- Born: Anna Webster
- Occupation: Music producer
- Years active: 2008–present
- Awards: Studio Production Award at the Australian Women in Music Awards 2018
- Website: www.annalaverty.com

= Anna Laverty =

Music producer

Anna Laverty (née Webster) is a music producer who has been active in London and Australia since 2008. In 2018 she won the Studio Production Award at the Australian Women in Music Awards.

She has worked in a variety of roles including engineer, producer, mixer, and vocals engineer, working on award-winning recordings with artists such as Lady Gaga and Nick Cave and the Bad Seeds. She was the recording engineer on the 2019 TV show The Recording Studio, which won the 2019 ARIA Award for Best Original Soundtrack.

== History ==
Laverty wanted to be a sound engineer from about the age of 15. She studied sound engineering at Western Australian Academy of Performing Arts (WAAPA).

On graduating she travelled to London where she worked in various roles including at a record store, running indie club nights, and starting a record label. She secured a job as assistant engineer at Miloco Studios where she worked with Ben Hillier (U2, Blur, Elbow) and Paul Epworth (Adele, Azealia Banks). In this time she assisted on a number of records with international acts including Florence and the Machine, Bloc Party, Depeche Mode, Travis and Jarvis Cocker.

She returned to Australia and freelanced at Sing Sing Studios in Melbourne. Laverty was the assistant to Adam Rhodes and Steven Schram, before getting her own gigs.

Laverty has volunteered on projects such as Girls Rock!, which is a music camp for young females, trans and gender diverse people. She has also volunteered with the Audrey Recording Initiative, where young women can apply to have their first recording experience.

She worked as a producer for the SongMakers program run by APRA AMCOS, mentoring students who are interested in a career in music, in a program where they recorded and performed original songs.

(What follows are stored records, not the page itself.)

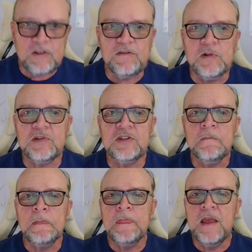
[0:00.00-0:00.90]
folks,
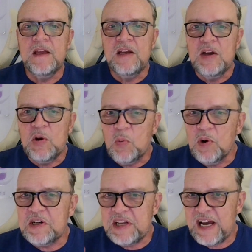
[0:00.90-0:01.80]

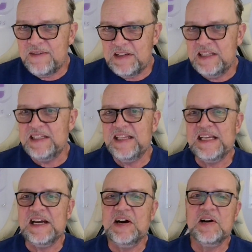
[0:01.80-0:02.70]
we're diving into
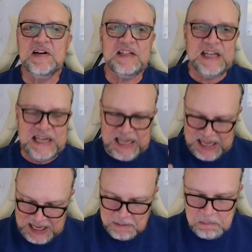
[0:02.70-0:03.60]
the art and
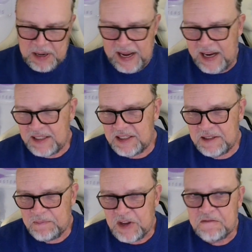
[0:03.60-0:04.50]
impact
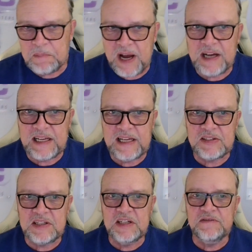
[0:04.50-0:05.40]
of
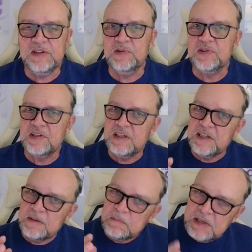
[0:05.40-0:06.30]
podcast interviews
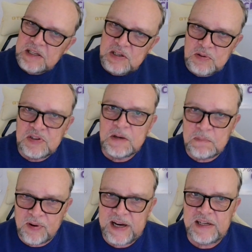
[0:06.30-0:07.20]
being used in
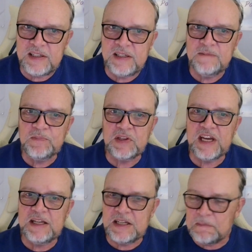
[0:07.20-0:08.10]
branding.
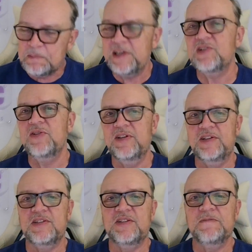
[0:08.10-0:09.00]
Okay, now picture
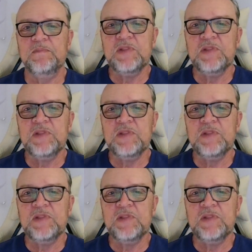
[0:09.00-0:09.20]
this.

In 2018 Laverty was a recording engineer for the Vast Project. Vast was a "collaborative project conceived in an historic desert settlement in the Western Australia Pilbara region, featuring music inspired by the landscape that celebrates the history and culture of the desert land." according to Double J.

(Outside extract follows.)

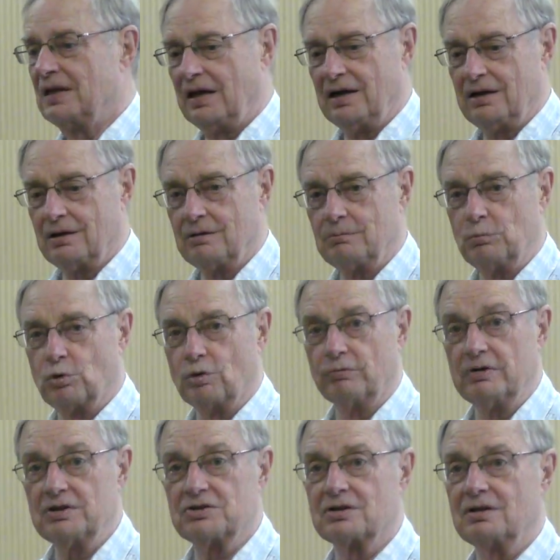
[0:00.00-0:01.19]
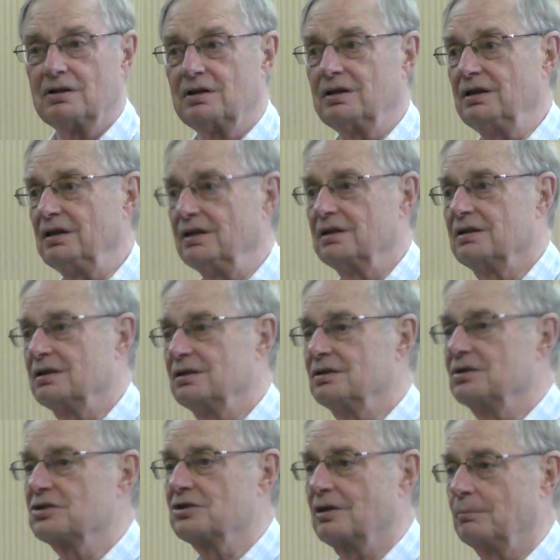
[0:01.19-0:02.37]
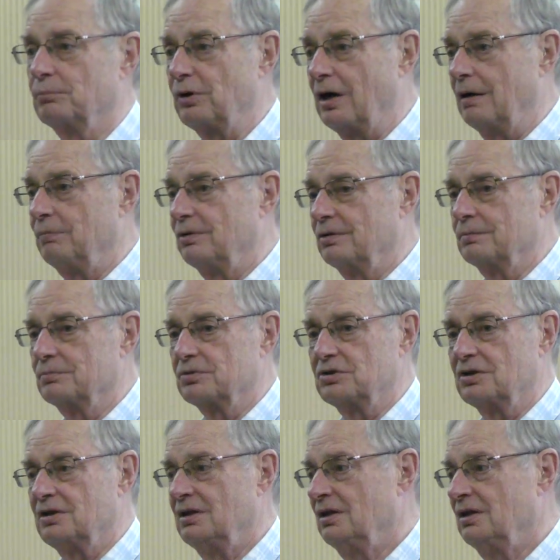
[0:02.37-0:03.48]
and more recently in some problems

In 2018 she won the Studio Production Award at the Australian Women in Music Awards.

In 2019 Laverty appeared on the ABC television program The Recording Studio as the sound engineer for every episode.

Laverty managed Newmarket Studios for 6 months in 2019.

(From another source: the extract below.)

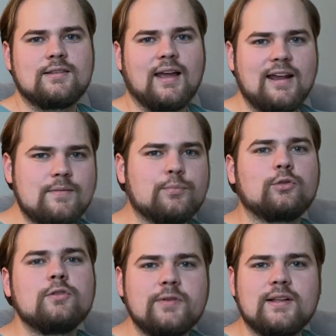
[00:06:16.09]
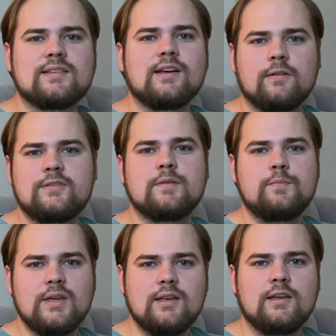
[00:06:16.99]
kind of proven itself to
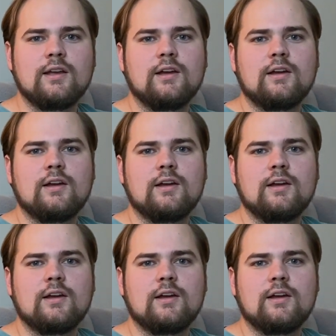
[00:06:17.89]
be,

==Awards and nominations==
===Australian Women in Music Awards===
The Australian Women in Music Awards is an annual event that celebrates outstanding women in the Australian Music Industry who have made significant and lasting contributions in their chosen field. They commenced in 2018.

| Year | Nominee / work | Award | Result |
|---|---|---|---|
| 2018 | Anna Laverty | Studio Production Award | Won |

===Music Victoria Awards===
The Music Victoria Awards, are an annual awards night celebrating Victorian music. They commenced in 2005.

! Ref.

| Year | Nominee / work | Award | Result | Ref. |
| 2020 | herself for Milk on Milk | Best Producer | Nominated |  |
| Anna Laverty | Outstanding Woman in Music | Nominated |
| 2021 | Anna Laverty | Best Producer | Nominated |  |
| 2023 | Anna Laverty | Best Producer | Nominated |  |

== Recordings ==
- Florence and the Machine - Lungs (2009) - Assistant. Lungs peaked at number 1 on the UK Albums Chart.
- Lady Gaga - "Born This Way" (2011) - Assistant. "Born This Way" peaked at number 1 on the Billboard Hot 100. It won the 2011 MTV Europe Award for Best Song.
- Kate Miller-Heidke - Nightflight (2012) - Engineer, Vocal Engineer, Additional Production. Nightflight peaked at number 2 on the ARIA charts.
- Nick Cave and the Bad Seeds - Push the Sky Away (2013) - Assistant Engineer, Vocal Engineer, Recording Assistant. Push the Sky Away reached number 3 in the UK Albums Chart. At the 2014 Ivor Novello Awards it won the Ivors Inspiration Award in the album category.
- Cut Copy - Free Your Mind (2013) - Engineer
- The Peep Tempel - Tales (2014) - Engineer. Tales was shortlisted for the 2014 Australian Music Prize.
- Courtney Barnett - New Speedway Boogie (2016) - Engineer, mixing, producer
- Various Artists - The Recording Studio. Winner of ARIA Award for Best Original Soundtrack 2019.